Technical Reference Guide

  • sub (Subject): Unique identifier for the end-user or entity the token represents. Usually a user ID or username. Example: "user123".
  • iss (Issuer): Identifies the principal that issued the JWT. Usually the authorization server. Example: "https://auth.example.com".
  • aud (Audience): Identifies the recipient(s) for which the JWT is intended. Used to reject tokens meant for other applications. Example: "my-app-api".
  • exp (Expiration Time): Unix timestamp when the token expires. Tokens with exp in the past are invalid.
  • nbf (Not Before): Unix timestamp indicating when the token becomes valid. Tokens before this time must be rejected.
  • iat (Issued At): Unix timestamp indicating when the token was created, useful for determining token age.
  • Custom claims: Applications can add domain-specific claims (roles, permissions, organization). Follow namespace conventions: "app:role", "org:team".

FAQ

  • Is token data sent externally?

    No. Token parsing runs in-browser only—nothing leaves your device.

  • Can this tool verify the signature of my JWT?

    No, this is a local client-side inspector that focuses on decoding and debugging.
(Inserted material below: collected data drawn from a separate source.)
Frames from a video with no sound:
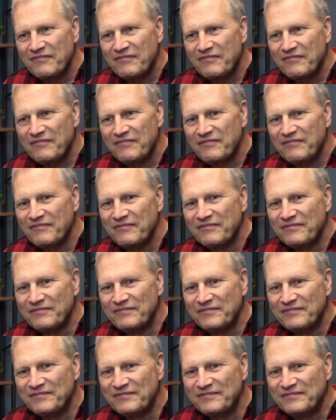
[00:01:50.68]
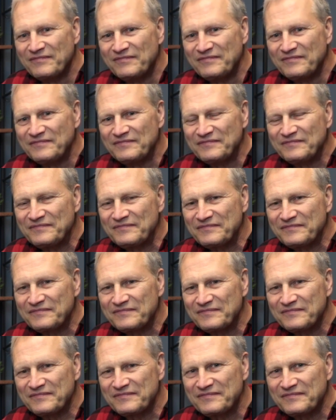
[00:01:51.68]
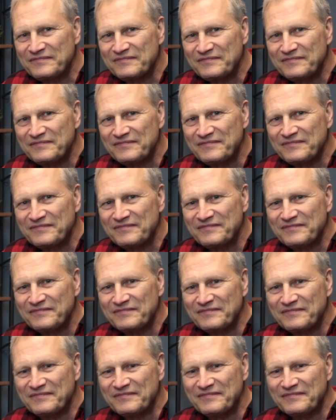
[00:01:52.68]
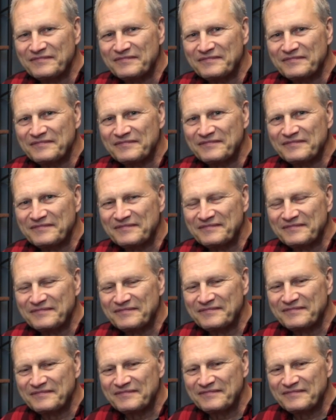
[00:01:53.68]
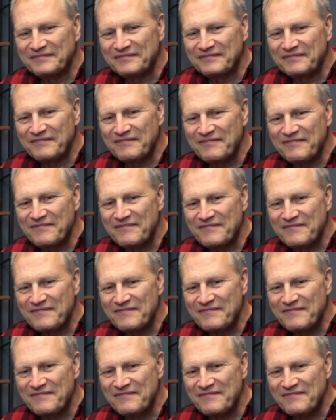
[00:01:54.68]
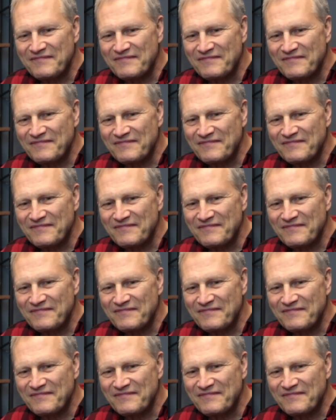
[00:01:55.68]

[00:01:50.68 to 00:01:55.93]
This person isn't speaking.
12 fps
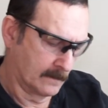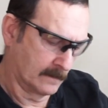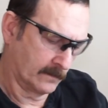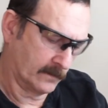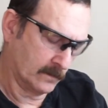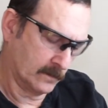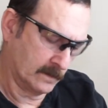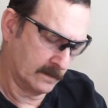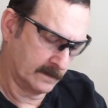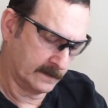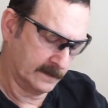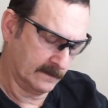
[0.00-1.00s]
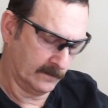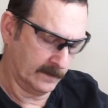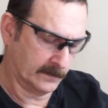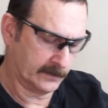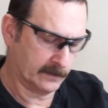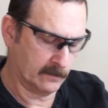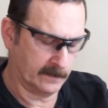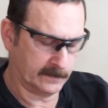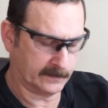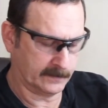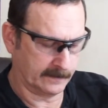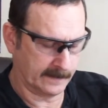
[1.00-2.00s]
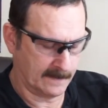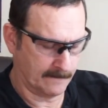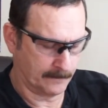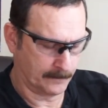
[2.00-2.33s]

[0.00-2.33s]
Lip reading: So we'll see if we can show this to you.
Signature verification requires importing the signing key or secret, which should be done on a secure backend server.

  • Why does my JWT have only two parts instead of three?
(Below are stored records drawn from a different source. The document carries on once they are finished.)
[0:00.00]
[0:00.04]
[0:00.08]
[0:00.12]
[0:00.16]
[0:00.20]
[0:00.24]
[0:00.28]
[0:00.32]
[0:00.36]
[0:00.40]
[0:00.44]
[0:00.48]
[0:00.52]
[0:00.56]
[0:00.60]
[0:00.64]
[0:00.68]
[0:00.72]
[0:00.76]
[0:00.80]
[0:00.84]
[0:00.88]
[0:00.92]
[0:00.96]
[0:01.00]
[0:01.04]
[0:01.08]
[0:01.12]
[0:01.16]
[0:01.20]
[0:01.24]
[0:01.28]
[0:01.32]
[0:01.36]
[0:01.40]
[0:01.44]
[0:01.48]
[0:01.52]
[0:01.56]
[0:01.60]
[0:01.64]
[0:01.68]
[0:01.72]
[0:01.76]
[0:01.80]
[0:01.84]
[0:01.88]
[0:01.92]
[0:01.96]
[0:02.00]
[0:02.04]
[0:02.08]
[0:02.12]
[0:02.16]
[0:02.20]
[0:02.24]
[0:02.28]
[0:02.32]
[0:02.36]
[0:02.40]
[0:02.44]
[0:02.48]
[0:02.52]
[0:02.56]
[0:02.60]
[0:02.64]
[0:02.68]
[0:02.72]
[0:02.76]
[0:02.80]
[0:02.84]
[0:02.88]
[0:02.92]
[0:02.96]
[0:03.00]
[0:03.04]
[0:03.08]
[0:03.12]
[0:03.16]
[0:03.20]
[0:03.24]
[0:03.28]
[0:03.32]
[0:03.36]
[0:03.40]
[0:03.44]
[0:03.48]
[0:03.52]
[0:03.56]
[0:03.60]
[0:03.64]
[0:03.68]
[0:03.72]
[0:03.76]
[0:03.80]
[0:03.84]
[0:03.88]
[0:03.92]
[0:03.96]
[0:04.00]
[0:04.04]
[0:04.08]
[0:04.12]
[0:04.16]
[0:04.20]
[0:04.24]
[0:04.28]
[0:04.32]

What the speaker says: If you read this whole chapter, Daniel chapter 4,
    A standard signed JWT (JWS) has three parts (Header.Payload.Signature). A token with two parts is likely an unsigned (plaintext) token, which is insecure and rarely supported in production environments.

  • What does the 'Invalid Token Structure' error mean?
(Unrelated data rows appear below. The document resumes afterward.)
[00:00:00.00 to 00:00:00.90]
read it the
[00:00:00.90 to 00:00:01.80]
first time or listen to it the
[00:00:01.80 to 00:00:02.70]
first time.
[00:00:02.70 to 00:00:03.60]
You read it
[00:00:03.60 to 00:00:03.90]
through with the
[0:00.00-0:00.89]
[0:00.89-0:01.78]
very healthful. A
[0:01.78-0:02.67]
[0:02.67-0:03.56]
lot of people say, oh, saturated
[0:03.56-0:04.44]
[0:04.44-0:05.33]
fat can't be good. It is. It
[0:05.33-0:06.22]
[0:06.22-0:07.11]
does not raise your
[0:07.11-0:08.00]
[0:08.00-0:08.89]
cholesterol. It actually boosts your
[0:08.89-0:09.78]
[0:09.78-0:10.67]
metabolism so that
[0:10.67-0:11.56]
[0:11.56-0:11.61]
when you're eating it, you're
    It means the pasted string does not contain exactly three dot-separated segments or contains invalid characters. Ensure you copy the entire token, including header, payload, and signature.

  • How is a JWT different from a cookie?

    A cookie is a browser storage and transmission mechanism, while a JWT is a token format. JWTs are often sent in the Authorization header or stored inside secure cookies.

  • What is the role of the 'kid' header parameter?

    The Key ID ('kid') parameter hints to the verifying system which key was used to sign the token, enabling seamless key rotation without breaking active sessions.

  • Why do JWTs use Base64URL instead of standard Base64?

    Base64URL replaces characters like '+' and '/' with '-' and '_', and removes '=' padding, ensuring the token can be safely passed in URL parameters and HTTP headers without encoding issues.

  • How should I handle token revocation?

    Since JWTs are stateless, you cannot easily revoke them. Best practice is to keep access token lifetimes very short and use refresh tokens backed by a server database check for active sessions.